Data records
--- START ---

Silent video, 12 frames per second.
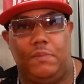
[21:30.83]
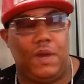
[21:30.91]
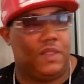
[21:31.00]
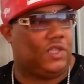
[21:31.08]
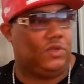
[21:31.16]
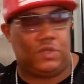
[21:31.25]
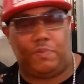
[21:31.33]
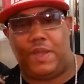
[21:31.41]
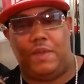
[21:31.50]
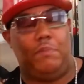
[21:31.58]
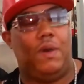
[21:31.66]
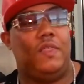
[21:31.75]
Months
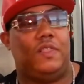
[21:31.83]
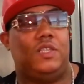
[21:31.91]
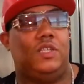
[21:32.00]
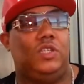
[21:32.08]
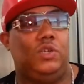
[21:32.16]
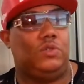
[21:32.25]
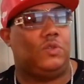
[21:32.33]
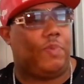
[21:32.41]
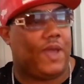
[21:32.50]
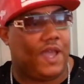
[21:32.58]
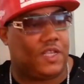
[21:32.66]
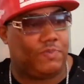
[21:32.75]
used to
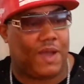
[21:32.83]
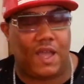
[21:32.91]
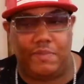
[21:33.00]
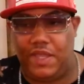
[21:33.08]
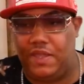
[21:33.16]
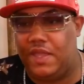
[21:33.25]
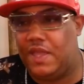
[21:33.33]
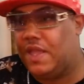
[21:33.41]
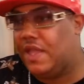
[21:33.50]
pass by me.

--- END ---

EXERCISE:
Leaving out every picture, repeat the records above exactly as they stand.

WRITTEN SOLUTION:
Silent video, 12 frames per second.
[21:30.83]
[21:30.91]
[21:31.00]
[21:31.08]
[21:31.16]
[21:31.25]
[21:31.33]
[21:31.41]
[21:31.50]
[21:31.58]
[21:31.66]
[21:31.75]
Months
[21:31.83]
[21:31.91]
[21:32.00]
[21:32.08]
[21:32.16]
[21:32.25]
[21:32.33]
[21:32.41]
[21:32.50]
[21:32.58]
[21:32.66]
[21:32.75]
used to
[21:32.83]
[21:32.91]
[21:33.00]
[21:33.08]
[21:33.16]
[21:33.25]
[21:33.33]
[21:33.41]
[21:33.50]
pass by me.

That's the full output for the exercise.